Aunt Betsey—the wickedness of this world—but I haven’t time to moralize this morning.
Good-bye.
Sam. Clemens
P. S.—All send their love [MTL 1: 93-96; see source notes]
October 26 Wednesday – Sam left for St. Louis as the pilot of the A.B. Chambers (410 tons), copilots James C. DeLancey and Will Bowen; Captain George W. Bowman.
November 7 Monday – A.B. Chambers arrived in New Orleans.

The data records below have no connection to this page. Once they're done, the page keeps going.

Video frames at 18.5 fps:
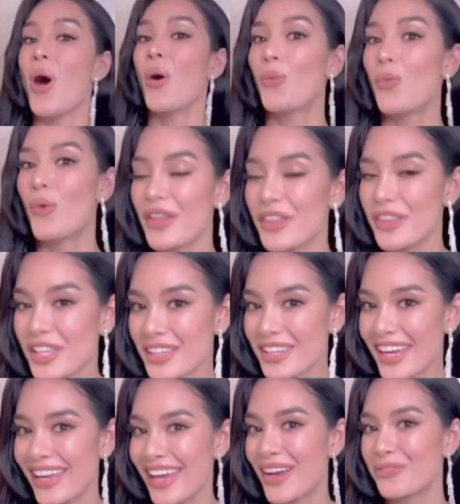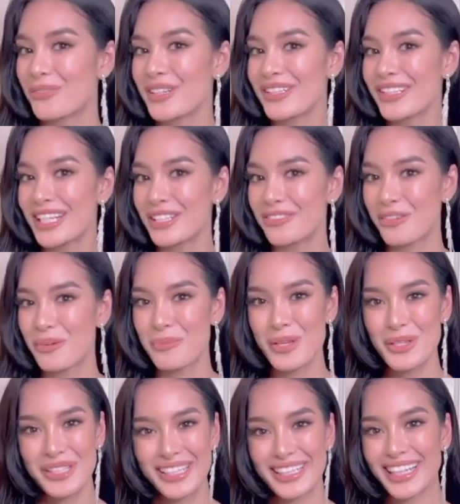One thing that I can't resist from
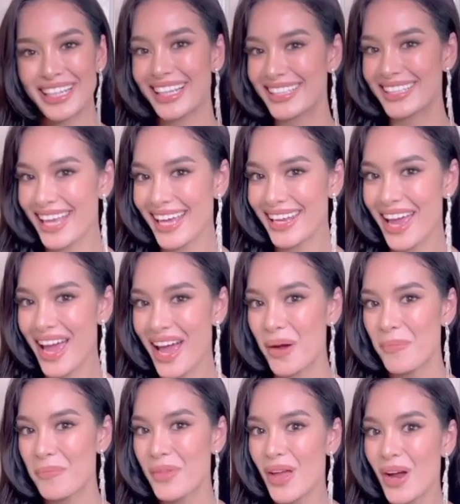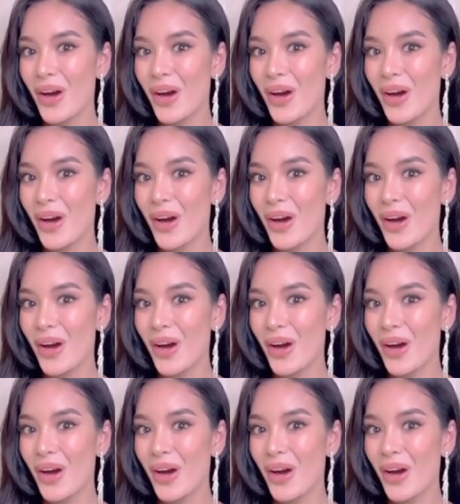using the Lazada app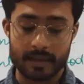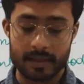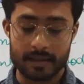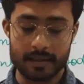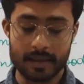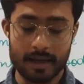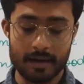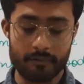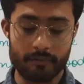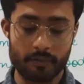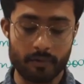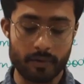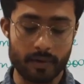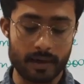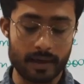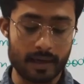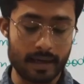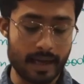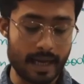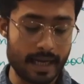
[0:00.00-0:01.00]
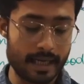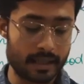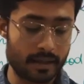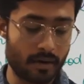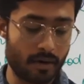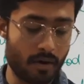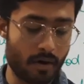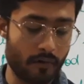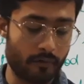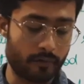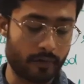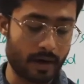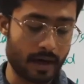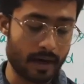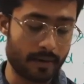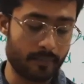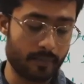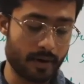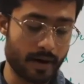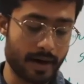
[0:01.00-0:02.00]
Therefore, a lack of
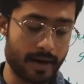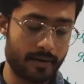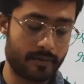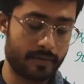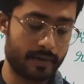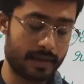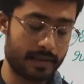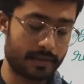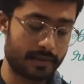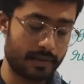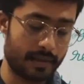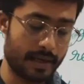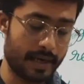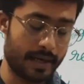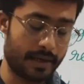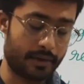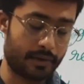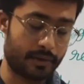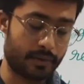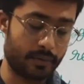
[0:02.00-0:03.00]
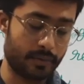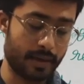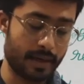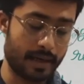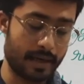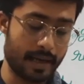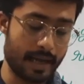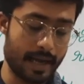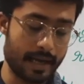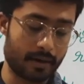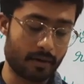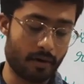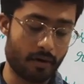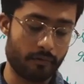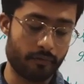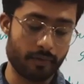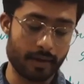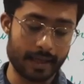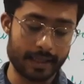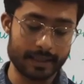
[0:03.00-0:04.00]
carbohydrates led to a lack of
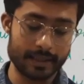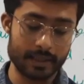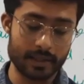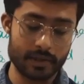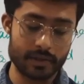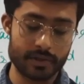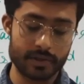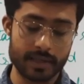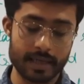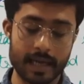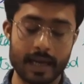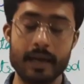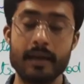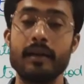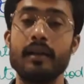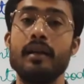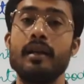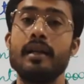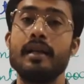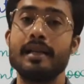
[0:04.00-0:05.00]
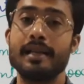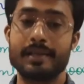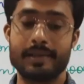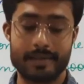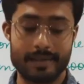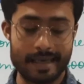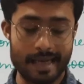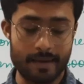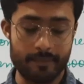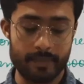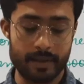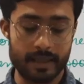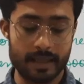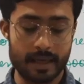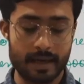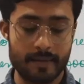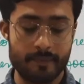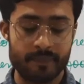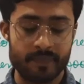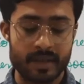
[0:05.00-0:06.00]
energy and
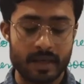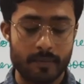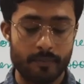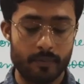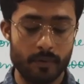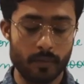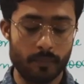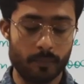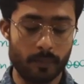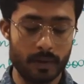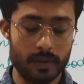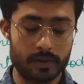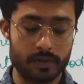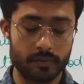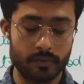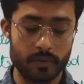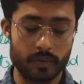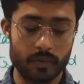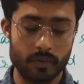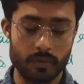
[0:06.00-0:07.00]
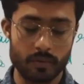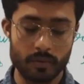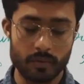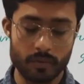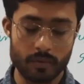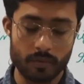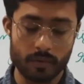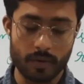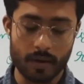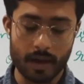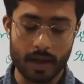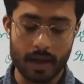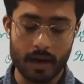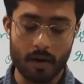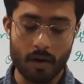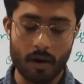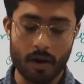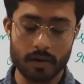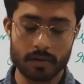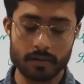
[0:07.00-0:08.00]
stamina. Pupils who do a
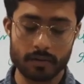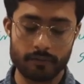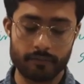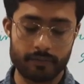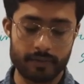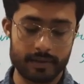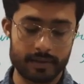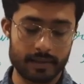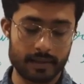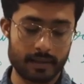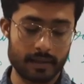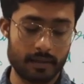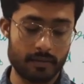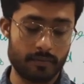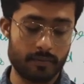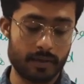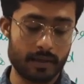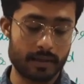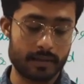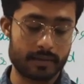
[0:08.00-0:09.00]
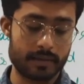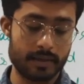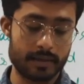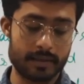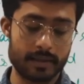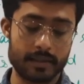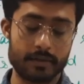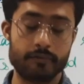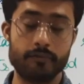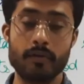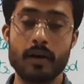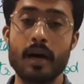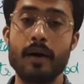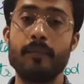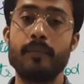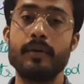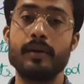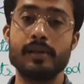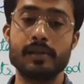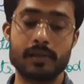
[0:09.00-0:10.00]
lot of physical work such as
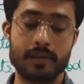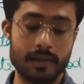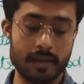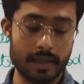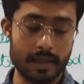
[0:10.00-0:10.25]
farmers,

November 9 Wednesday – A.B. Chambers left for St. Louis.
November 20 Sunday – A.B. Chambers arrived in St. Louis.
November 23 Wednesday – A.B. Chambers left for New Orleans.
November 30 Wednesday – Sam’s 24th birthday.
December 4 Sunday – A.B. Chambers arrived in New Orleans.
December 8 Thursday – A.B. Chambers left for St. Louis.
December 17 Saturday – A.B. Chambers arrived in St. Louis.
December 20 Tuesday – A.B. Chambers left for New Orleans.
December 22 or 23 Friday – The Chambers ran aground five miles south of Commerce, Mo., where the channel flowed between Power’s Island and Goose Island—a notorious trap. It was soon stuck hard with ice piling up around it. Out of wood, the captain ordered Sam and seven others to take a yawl and row up river to fetch a flatboat with wood. Sam’s judgment in directing the craft avoided certain death by any other course [MTL 1: 95n4]. (See this note for the full story as told by Grant Marsh, first mate.)
December 29 Thursday – A.B. Chambers reached Cairo, Illinois.
December 31 Saturday – A.B. Chambers arrived in New Orleans.